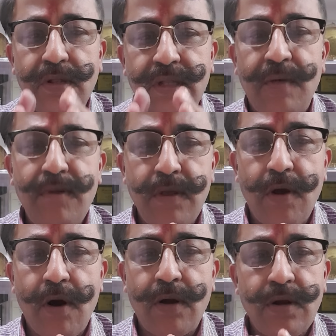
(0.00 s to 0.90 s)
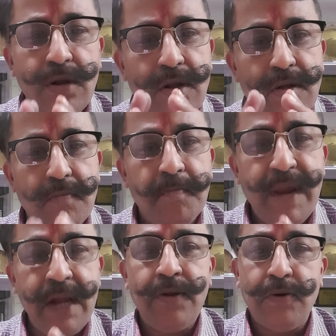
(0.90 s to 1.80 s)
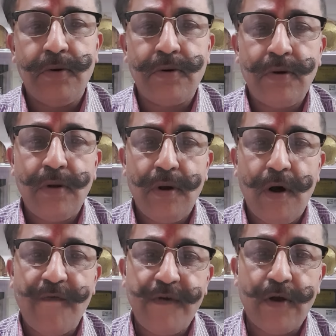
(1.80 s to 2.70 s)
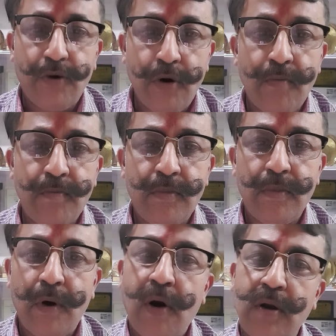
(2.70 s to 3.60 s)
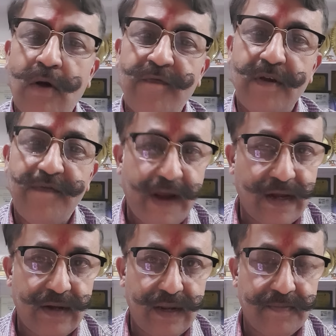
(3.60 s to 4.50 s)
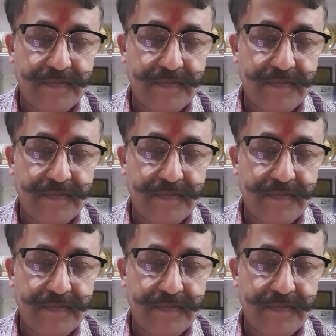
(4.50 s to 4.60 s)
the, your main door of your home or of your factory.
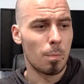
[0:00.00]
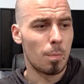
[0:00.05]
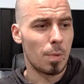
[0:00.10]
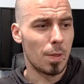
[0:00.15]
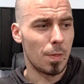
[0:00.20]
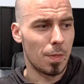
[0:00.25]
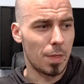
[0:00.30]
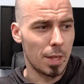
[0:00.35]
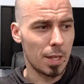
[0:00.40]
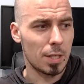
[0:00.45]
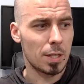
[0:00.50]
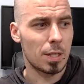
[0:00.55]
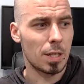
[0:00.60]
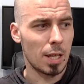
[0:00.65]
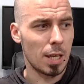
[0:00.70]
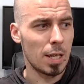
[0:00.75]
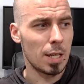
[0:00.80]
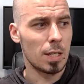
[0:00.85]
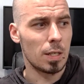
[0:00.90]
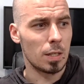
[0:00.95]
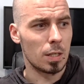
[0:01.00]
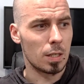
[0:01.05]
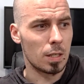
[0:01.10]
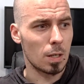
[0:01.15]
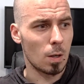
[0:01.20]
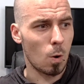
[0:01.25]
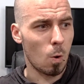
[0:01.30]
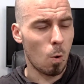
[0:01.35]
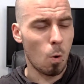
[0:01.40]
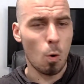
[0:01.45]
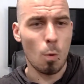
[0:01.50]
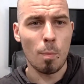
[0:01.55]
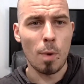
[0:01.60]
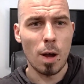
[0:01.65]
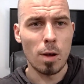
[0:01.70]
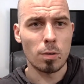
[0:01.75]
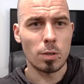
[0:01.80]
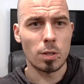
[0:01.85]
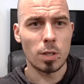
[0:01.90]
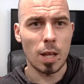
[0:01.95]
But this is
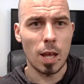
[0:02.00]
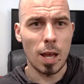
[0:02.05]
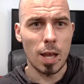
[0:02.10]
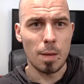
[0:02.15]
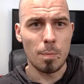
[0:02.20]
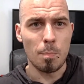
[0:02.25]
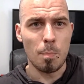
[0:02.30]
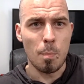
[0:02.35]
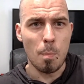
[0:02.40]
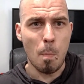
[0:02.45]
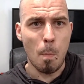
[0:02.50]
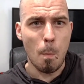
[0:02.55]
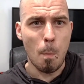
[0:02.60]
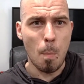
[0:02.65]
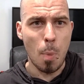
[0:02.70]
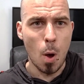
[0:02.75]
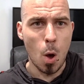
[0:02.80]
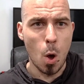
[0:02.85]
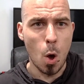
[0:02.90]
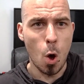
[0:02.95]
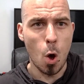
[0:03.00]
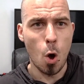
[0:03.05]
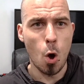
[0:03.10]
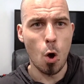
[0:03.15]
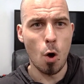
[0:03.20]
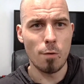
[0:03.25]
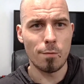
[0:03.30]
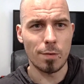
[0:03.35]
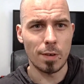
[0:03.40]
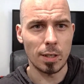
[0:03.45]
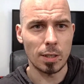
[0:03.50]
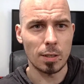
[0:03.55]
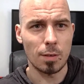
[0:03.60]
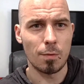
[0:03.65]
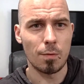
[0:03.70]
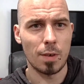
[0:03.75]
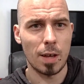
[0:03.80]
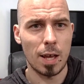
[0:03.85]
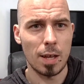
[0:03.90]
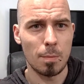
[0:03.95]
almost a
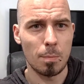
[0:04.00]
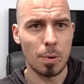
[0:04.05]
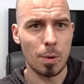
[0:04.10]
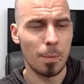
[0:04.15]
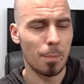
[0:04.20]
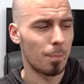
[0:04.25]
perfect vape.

_____

=== WORK TASK ===
Omit the pictures, then give all the lines above again exactly.

=== ANSWER TO THIS TASK ===
(0.00 s to 0.90 s)
(0.90 s to 1.80 s)
(1.80 s to 2.70 s)
(2.70 s to 3.60 s)
(3.60 s to 4.50 s)
(4.50 s to 4.60 s)
the, your main door of your home or of your factory.
[0:00.00]
[0:00.05]
[0:00.10]
[0:00.15]
[0:00.20]
[0:00.25]
[0:00.30]
[0:00.35]
[0:00.40]
[0:00.45]
[0:00.50]
[0:00.55]
[0:00.60]
[0:00.65]
[0:00.70]
[0:00.75]
[0:00.80]
[0:00.85]
[0:00.90]
[0:00.95]
[0:01.00]
[0:01.05]
[0:01.10]
[0:01.15]
[0:01.20]
[0:01.25]
[0:01.30]
[0:01.35]
[0:01.40]
[0:01.45]
[0:01.50]
[0:01.55]
[0:01.60]
[0:01.65]
[0:01.70]
[0:01.75]
[0:01.80]
[0:01.85]
[0:01.90]
[0:01.95]
But this is
[0:02.00]
[0:02.05]
[0:02.10]
[0:02.15]
[0:02.20]
[0:02.25]
[0:02.30]
[0:02.35]
[0:02.40]
[0:02.45]
[0:02.50]
[0:02.55]
[0:02.60]
[0:02.65]
[0:02.70]
[0:02.75]
[0:02.80]
[0:02.85]
[0:02.90]
[0:02.95]
[0:03.00]
[0:03.05]
[0:03.10]
[0:03.15]
[0:03.20]
[0:03.25]
[0:03.30]
[0:03.35]
[0:03.40]
[0:03.45]
[0:03.50]
[0:03.55]
[0:03.60]
[0:03.65]
[0:03.70]
[0:03.75]
[0:03.80]
[0:03.85]
[0:03.90]
[0:03.95]
almost a
[0:04.00]
[0:04.05]
[0:04.10]
[0:04.15]
[0:04.20]
[0:04.25]
perfect vape.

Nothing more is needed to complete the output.